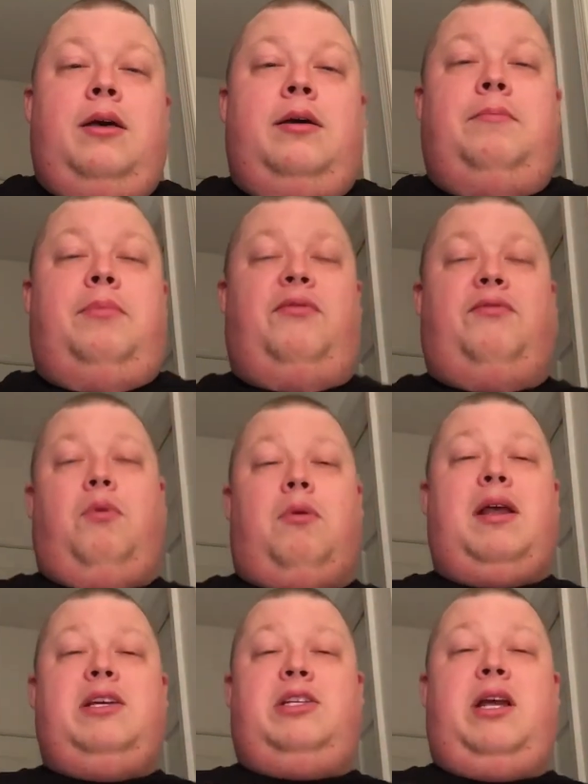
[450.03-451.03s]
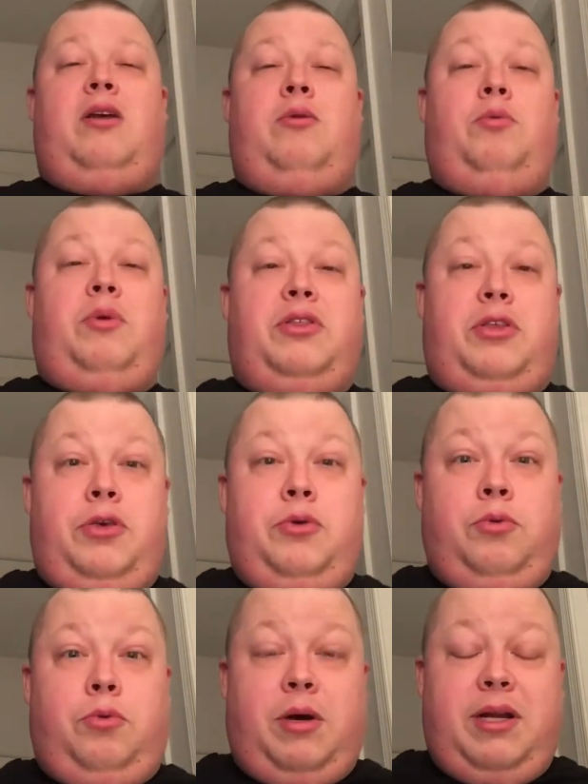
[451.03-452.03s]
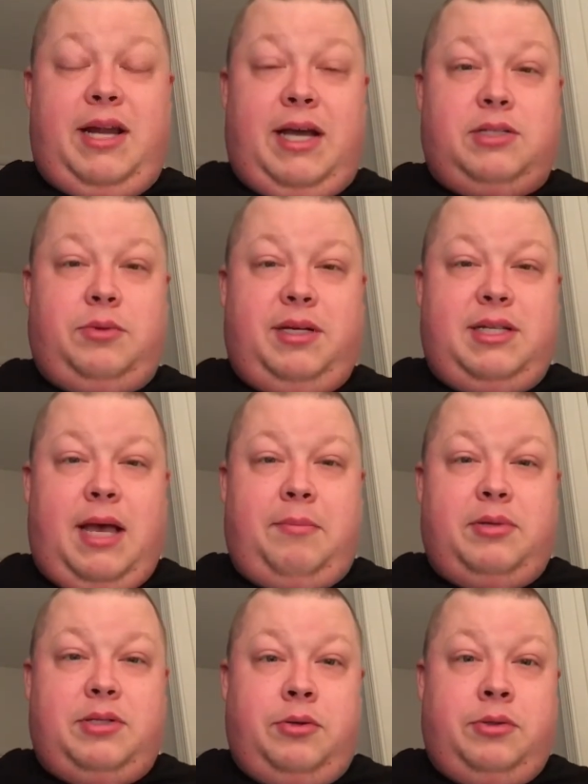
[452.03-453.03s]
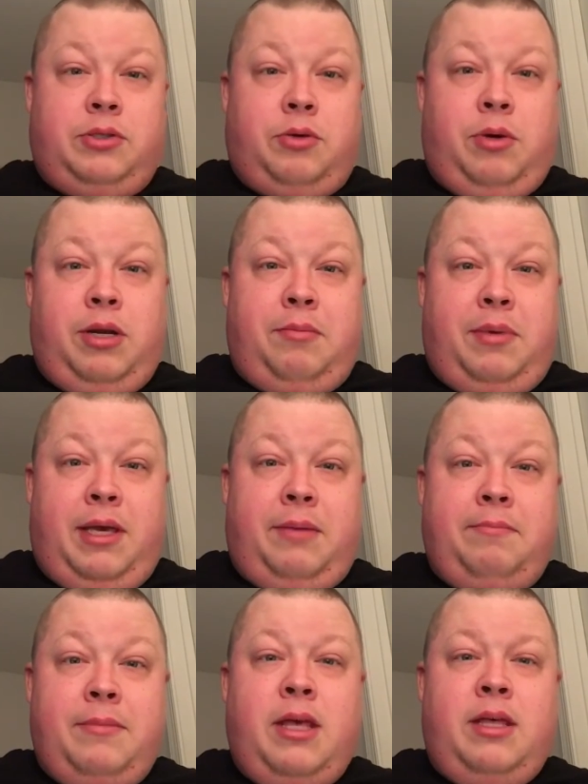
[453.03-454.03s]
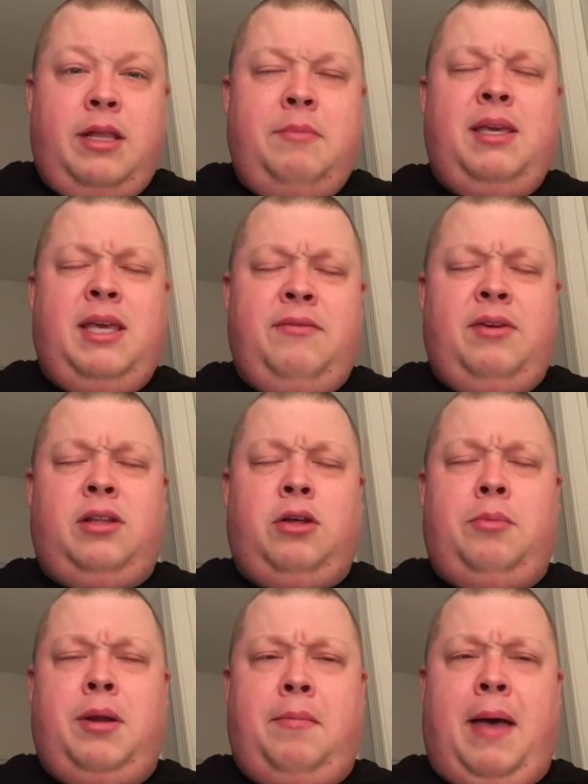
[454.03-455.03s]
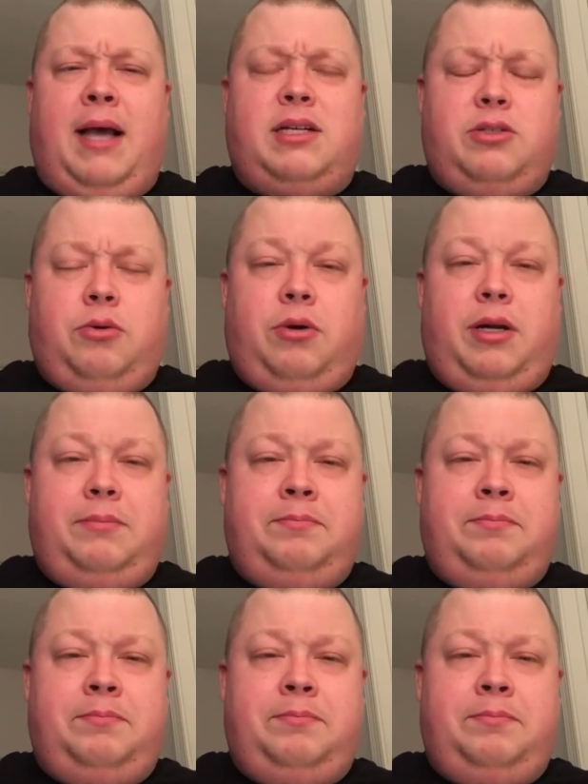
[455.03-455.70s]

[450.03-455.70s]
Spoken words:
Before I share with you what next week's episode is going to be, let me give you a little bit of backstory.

_TASK PROMPT_
Without any pictures, restate word for word only the lines from the one with "[454.03-455.03s]" through the end of the listing.

_YOUR RESPONSE_
[454.03-455.03s]
[455.03-455.70s]

[450.03-455.70s]
Spoken words:
Before I share with you what next week's episode is going to be, let me give you a little bit of backstory.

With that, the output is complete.